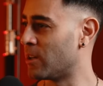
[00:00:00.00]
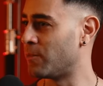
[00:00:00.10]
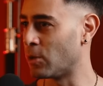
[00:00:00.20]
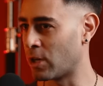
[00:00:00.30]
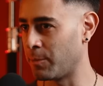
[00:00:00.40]
If
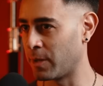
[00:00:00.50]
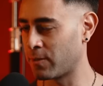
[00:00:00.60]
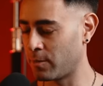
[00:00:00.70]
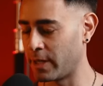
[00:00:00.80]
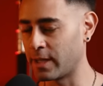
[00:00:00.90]
you're coming
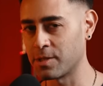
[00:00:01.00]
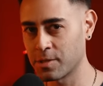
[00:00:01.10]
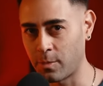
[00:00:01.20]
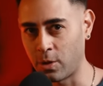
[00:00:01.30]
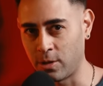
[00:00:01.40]
from like a
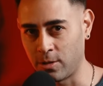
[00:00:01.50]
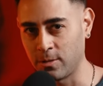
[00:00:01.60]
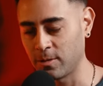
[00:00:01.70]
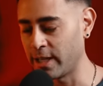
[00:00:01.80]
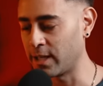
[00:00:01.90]
small
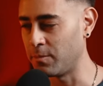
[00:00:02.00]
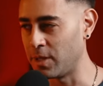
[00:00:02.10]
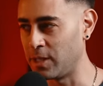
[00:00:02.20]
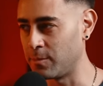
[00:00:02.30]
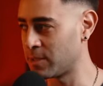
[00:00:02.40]
or like a
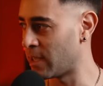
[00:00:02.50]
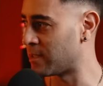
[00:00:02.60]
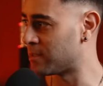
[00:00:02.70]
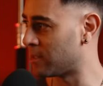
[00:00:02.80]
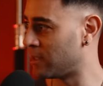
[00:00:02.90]
medium
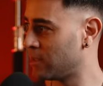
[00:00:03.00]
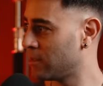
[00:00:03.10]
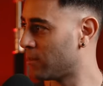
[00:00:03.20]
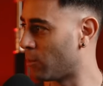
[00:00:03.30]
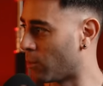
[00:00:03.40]
sized city,
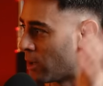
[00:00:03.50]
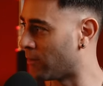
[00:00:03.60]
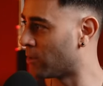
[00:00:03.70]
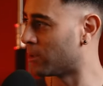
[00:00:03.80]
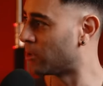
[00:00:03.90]

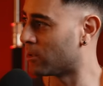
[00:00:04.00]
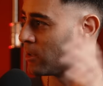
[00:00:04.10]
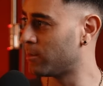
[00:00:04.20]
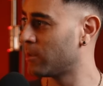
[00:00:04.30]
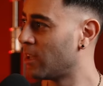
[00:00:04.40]
wherever in
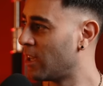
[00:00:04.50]
Europe,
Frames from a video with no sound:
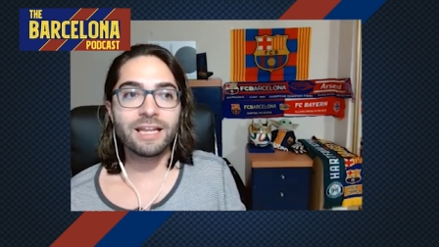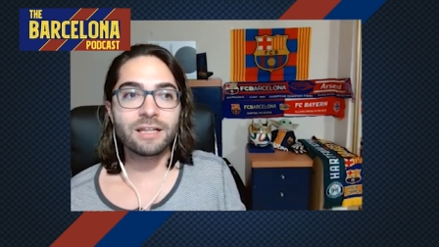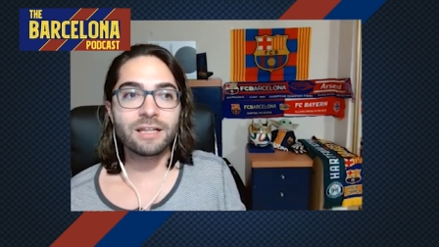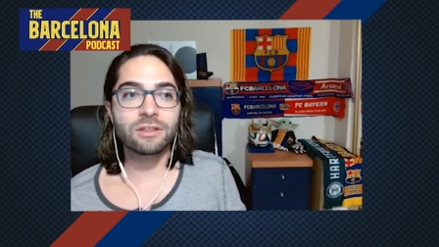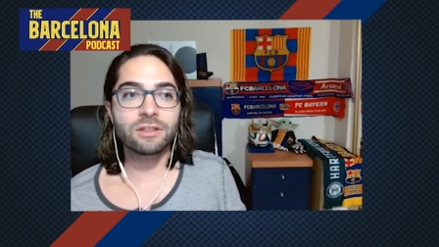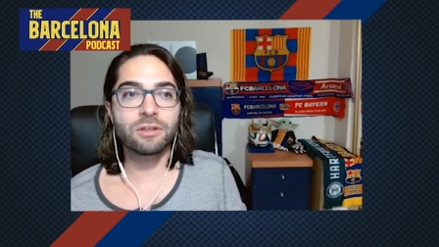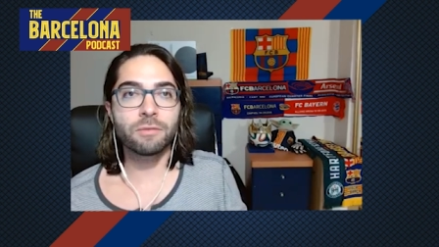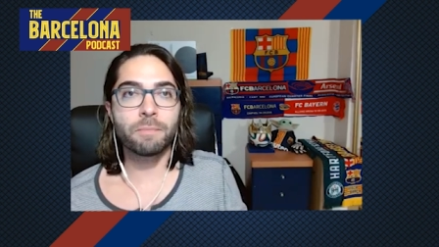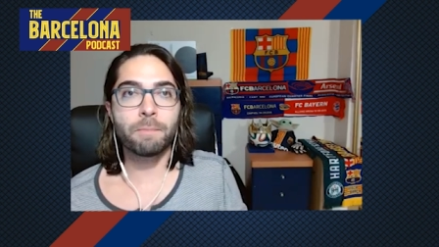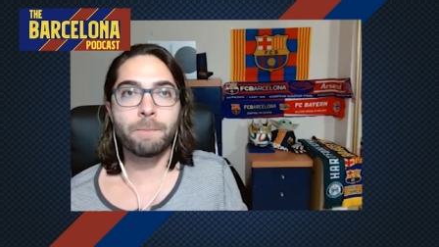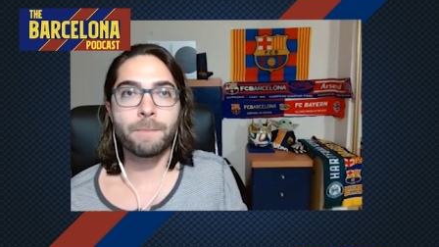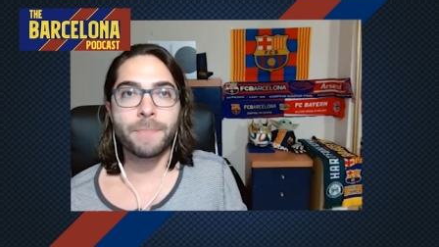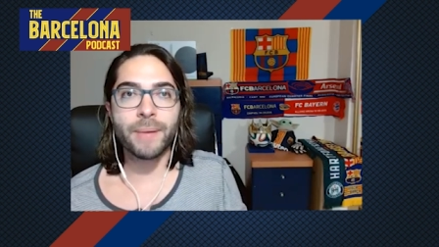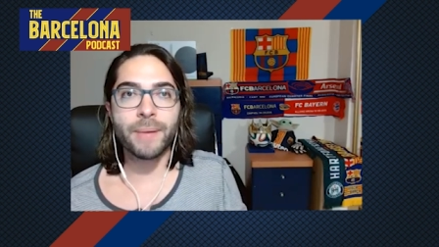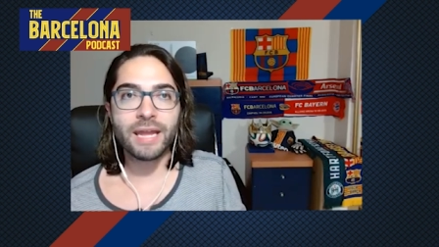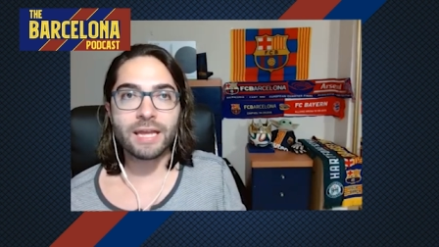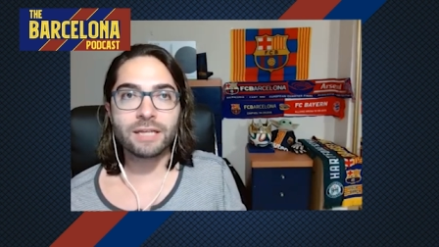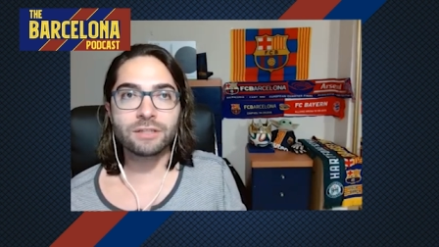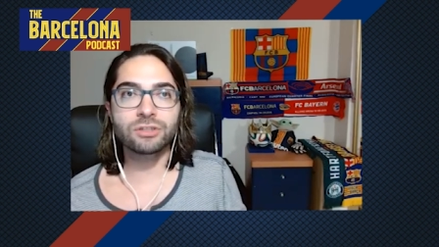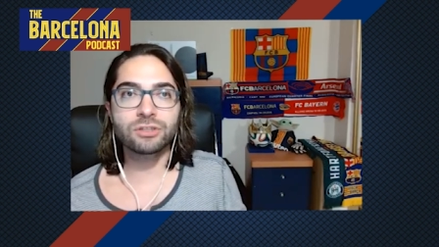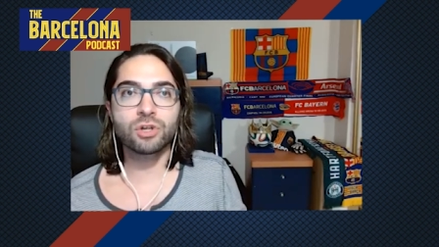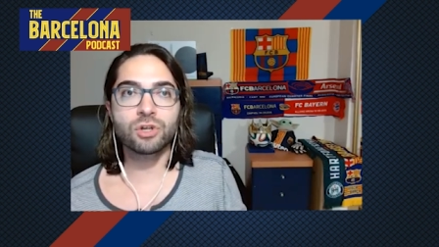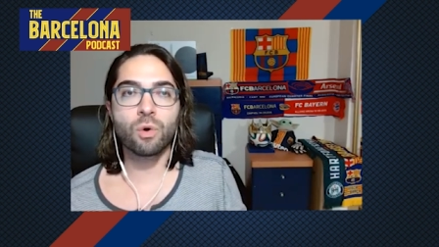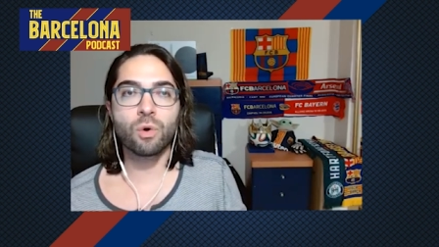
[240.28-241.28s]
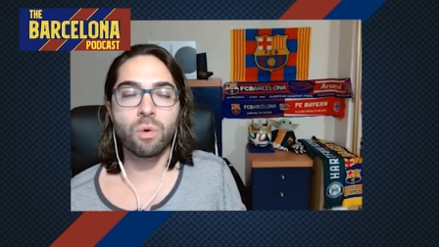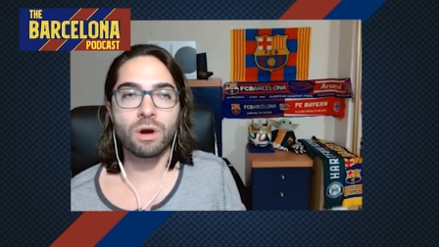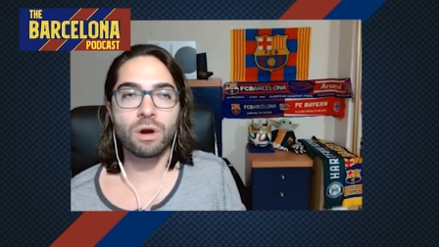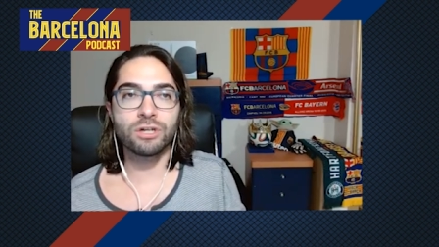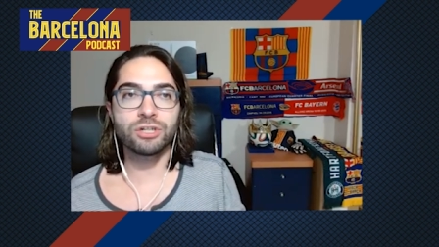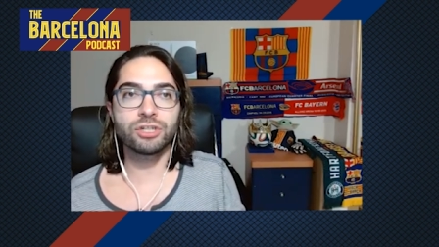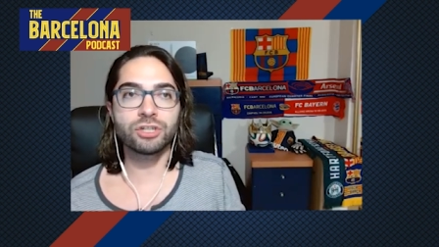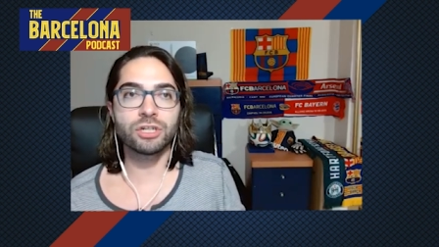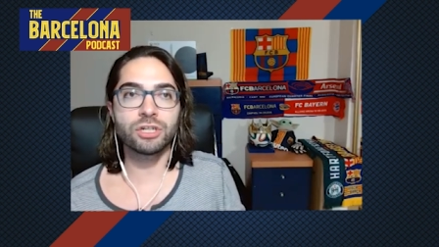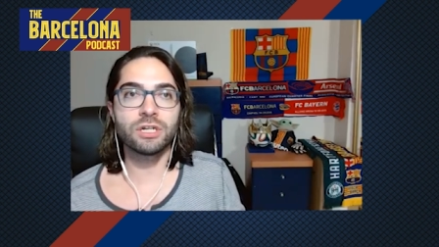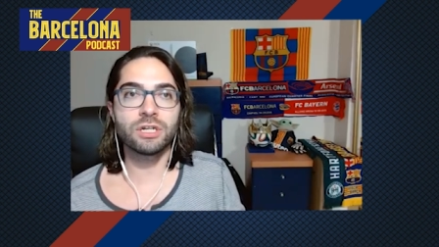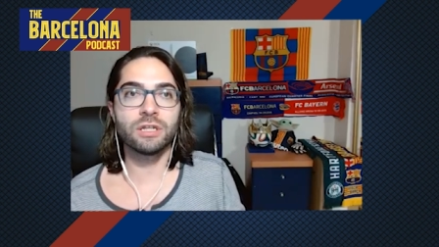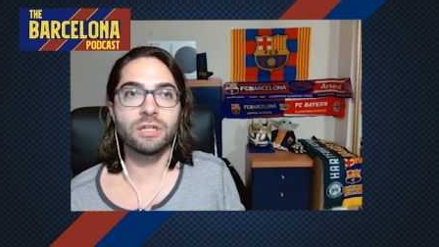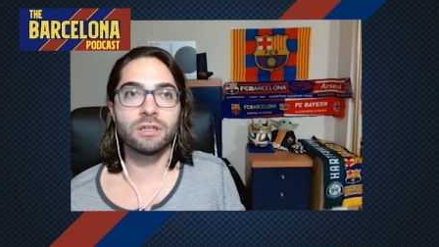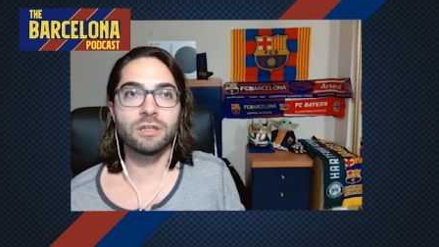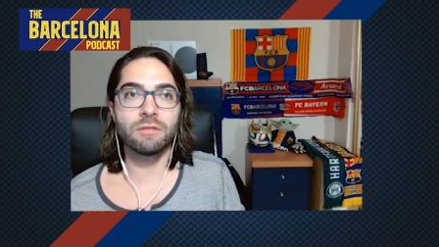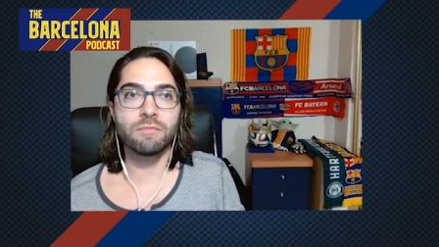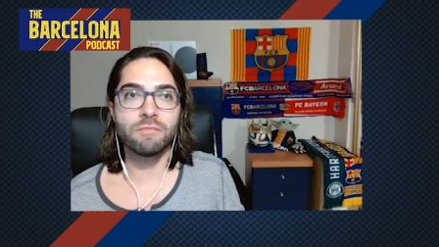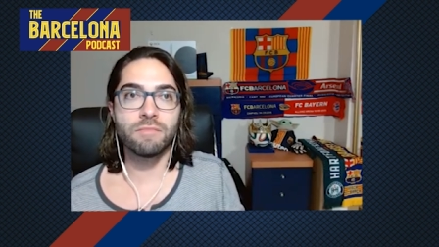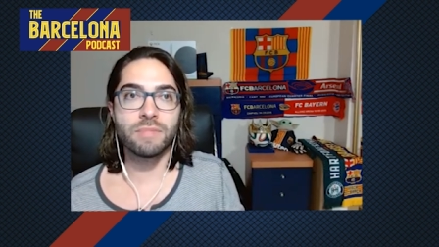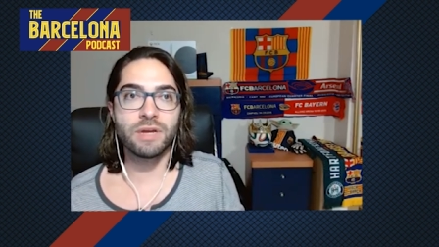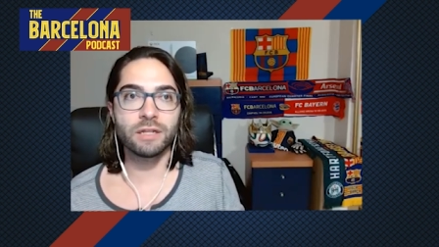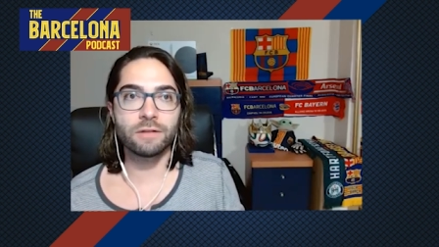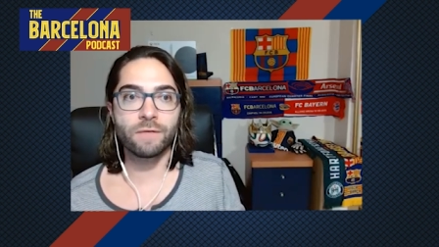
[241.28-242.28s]
think the biggest question in
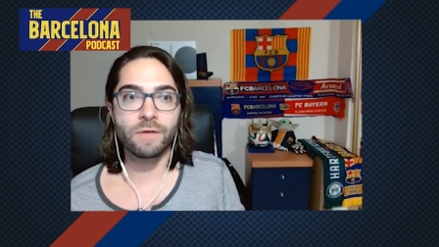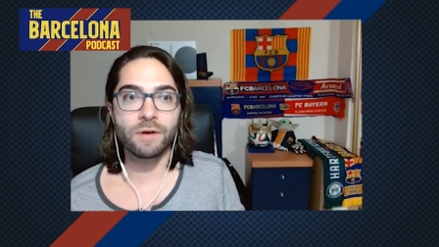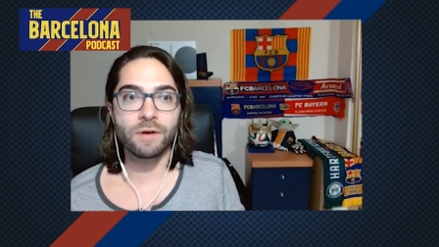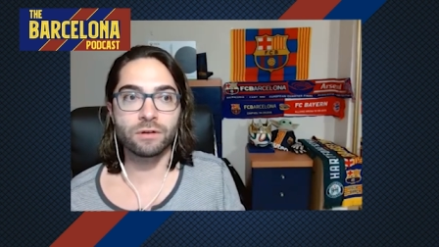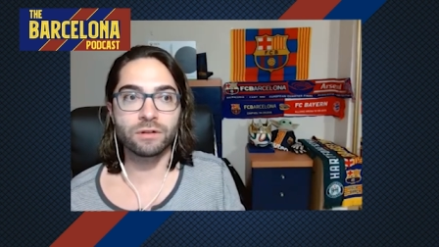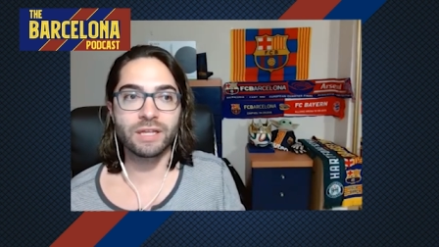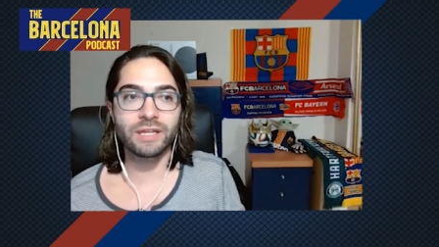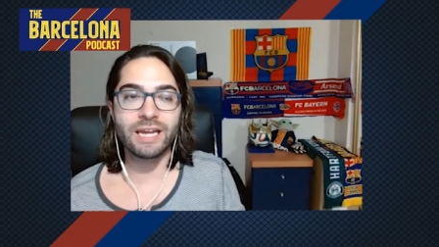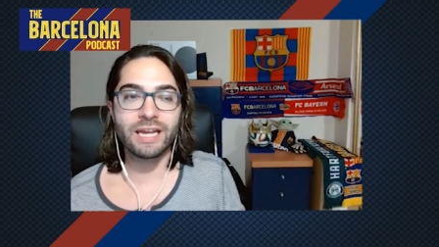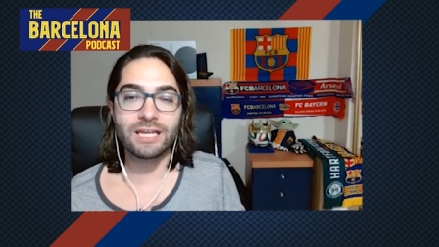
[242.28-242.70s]
the midfield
= = =
Print, word for word, the lines above that run from the line containing "[00:00:01.50]" to the line containing "[00:00:03.10]", both included. Keep the pictures out.

[00:00:01.50]
[00:00:01.60]
[00:00:01.70]
[00:00:01.80]
[00:00:01.90]
small
[00:00:02.00]
[00:00:02.10]
[00:00:02.20]
[00:00:02.30]
[00:00:02.40]
or like a
[00:00:02.50]
[00:00:02.60]
[00:00:02.70]
[00:00:02.80]
[00:00:02.90]
medium
[00:00:03.00]
[00:00:03.10]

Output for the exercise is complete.